Task prompt | Omit the images. Reproduce each line of the records exactly as it appears.

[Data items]
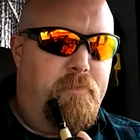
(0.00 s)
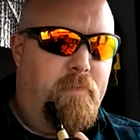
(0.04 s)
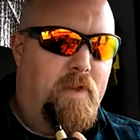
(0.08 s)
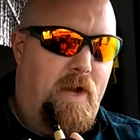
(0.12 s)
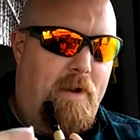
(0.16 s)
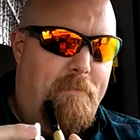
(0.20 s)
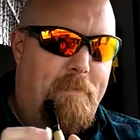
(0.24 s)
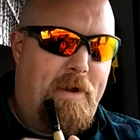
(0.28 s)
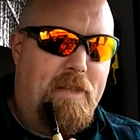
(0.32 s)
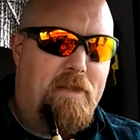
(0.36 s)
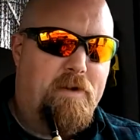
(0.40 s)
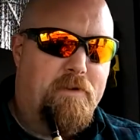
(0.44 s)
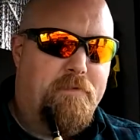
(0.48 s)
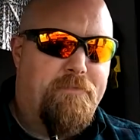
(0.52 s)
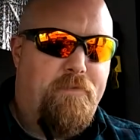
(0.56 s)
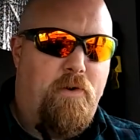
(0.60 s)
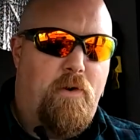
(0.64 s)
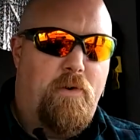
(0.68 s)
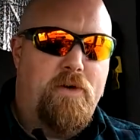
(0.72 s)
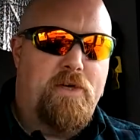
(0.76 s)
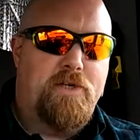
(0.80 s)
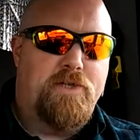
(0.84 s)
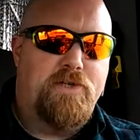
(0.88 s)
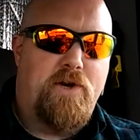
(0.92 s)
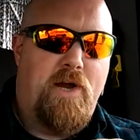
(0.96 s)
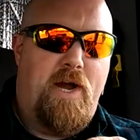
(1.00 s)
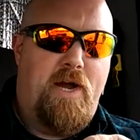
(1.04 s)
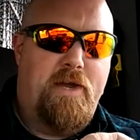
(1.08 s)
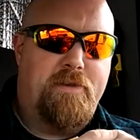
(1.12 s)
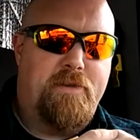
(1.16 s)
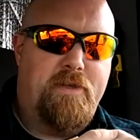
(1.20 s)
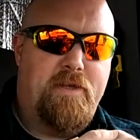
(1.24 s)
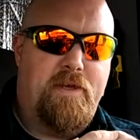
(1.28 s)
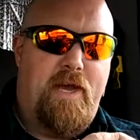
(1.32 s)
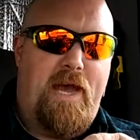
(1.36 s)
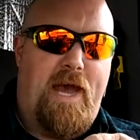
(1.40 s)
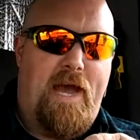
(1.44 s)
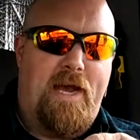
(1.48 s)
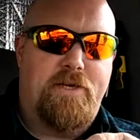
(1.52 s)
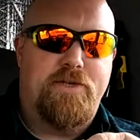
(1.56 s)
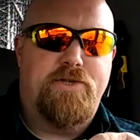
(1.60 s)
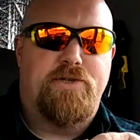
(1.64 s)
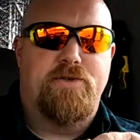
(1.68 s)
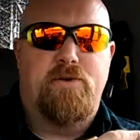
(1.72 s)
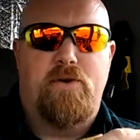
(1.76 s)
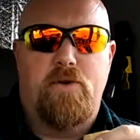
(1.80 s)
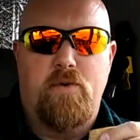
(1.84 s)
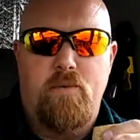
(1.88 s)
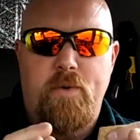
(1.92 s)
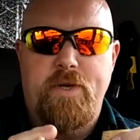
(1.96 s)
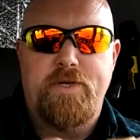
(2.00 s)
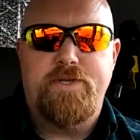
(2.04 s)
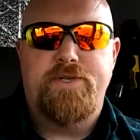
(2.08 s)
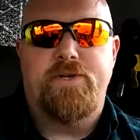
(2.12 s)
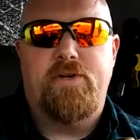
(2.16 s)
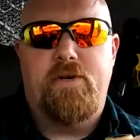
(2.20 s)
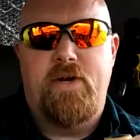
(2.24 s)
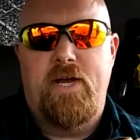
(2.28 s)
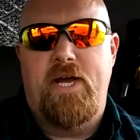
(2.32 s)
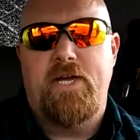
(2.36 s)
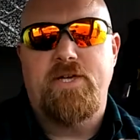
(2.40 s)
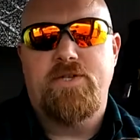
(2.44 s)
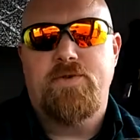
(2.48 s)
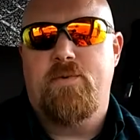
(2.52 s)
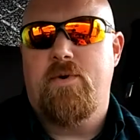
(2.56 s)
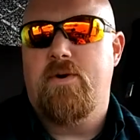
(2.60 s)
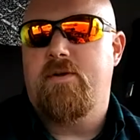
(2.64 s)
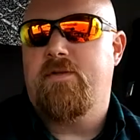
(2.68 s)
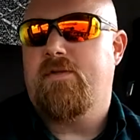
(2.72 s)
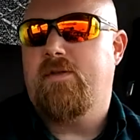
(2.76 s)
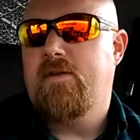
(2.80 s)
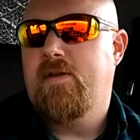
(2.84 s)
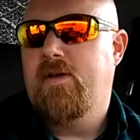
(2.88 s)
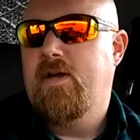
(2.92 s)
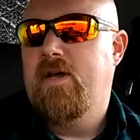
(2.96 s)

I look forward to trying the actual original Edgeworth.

Written response |
(0.00 s)
(0.04 s)
(0.08 s)
(0.12 s)
(0.16 s)
(0.20 s)
(0.24 s)
(0.28 s)
(0.32 s)
(0.36 s)
(0.40 s)
(0.44 s)
(0.48 s)
(0.52 s)
(0.56 s)
(0.60 s)
(0.64 s)
(0.68 s)
(0.72 s)
(0.76 s)
(0.80 s)
(0.84 s)
(0.88 s)
(0.92 s)
(0.96 s)
(1.00 s)
(1.04 s)
(1.08 s)
(1.12 s)
(1.16 s)
(1.20 s)
(1.24 s)
(1.28 s)
(1.32 s)
(1.36 s)
(1.40 s)
(1.44 s)
(1.48 s)
(1.52 s)
(1.56 s)
(1.60 s)
(1.64 s)
(1.68 s)
(1.72 s)
(1.76 s)
(1.80 s)
(1.84 s)
(1.88 s)
(1.92 s)
(1.96 s)
(2.00 s)
(2.04 s)
(2.08 s)
(2.12 s)
(2.16 s)
(2.20 s)
(2.24 s)
(2.28 s)
(2.32 s)
(2.36 s)
(2.40 s)
(2.44 s)
(2.48 s)
(2.52 s)
(2.56 s)
(2.60 s)
(2.64 s)
(2.68 s)
(2.72 s)
(2.76 s)
(2.80 s)
(2.84 s)
(2.88 s)
(2.92 s)
(2.96 s)

I look forward to trying the actual original Edgeworth.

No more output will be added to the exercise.